* **YOUR OBJECTIVE**
Repeat every line of the data exactly; no picture belongs in the copy.

* **GIVEN DATA**
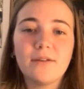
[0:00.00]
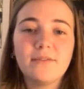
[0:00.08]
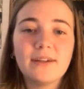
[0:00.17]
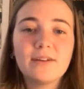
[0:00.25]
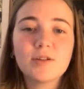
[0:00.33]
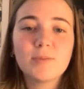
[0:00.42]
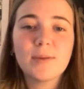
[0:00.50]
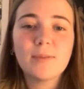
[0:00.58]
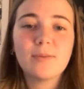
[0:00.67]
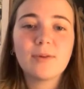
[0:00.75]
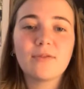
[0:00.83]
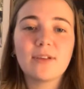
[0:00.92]
Figures may
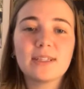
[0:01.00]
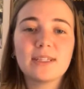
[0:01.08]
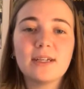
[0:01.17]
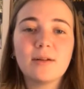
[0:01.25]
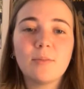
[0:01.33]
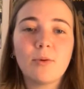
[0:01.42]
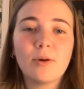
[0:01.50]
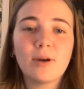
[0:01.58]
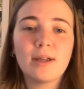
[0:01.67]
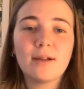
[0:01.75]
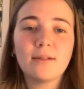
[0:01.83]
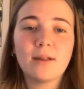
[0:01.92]
be reflected in a
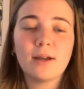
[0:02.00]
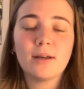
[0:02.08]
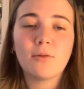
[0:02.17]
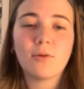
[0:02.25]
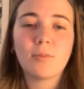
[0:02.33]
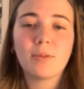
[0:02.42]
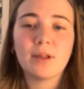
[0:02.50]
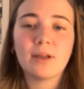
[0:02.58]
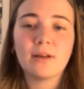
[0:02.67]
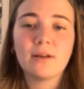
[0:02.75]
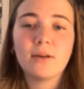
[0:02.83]
point, a line, or a plane.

* **RESPONSE**
[0:00.00]
[0:00.08]
[0:00.17]
[0:00.25]
[0:00.33]
[0:00.42]
[0:00.50]
[0:00.58]
[0:00.67]
[0:00.75]
[0:00.83]
[0:00.92]
Figures may
[0:01.00]
[0:01.08]
[0:01.17]
[0:01.25]
[0:01.33]
[0:01.42]
[0:01.50]
[0:01.58]
[0:01.67]
[0:01.75]
[0:01.83]
[0:01.92]
be reflected in a
[0:02.00]
[0:02.08]
[0:02.17]
[0:02.25]
[0:02.33]
[0:02.42]
[0:02.50]
[0:02.58]
[0:02.67]
[0:02.75]
[0:02.83]
point, a line, or a plane.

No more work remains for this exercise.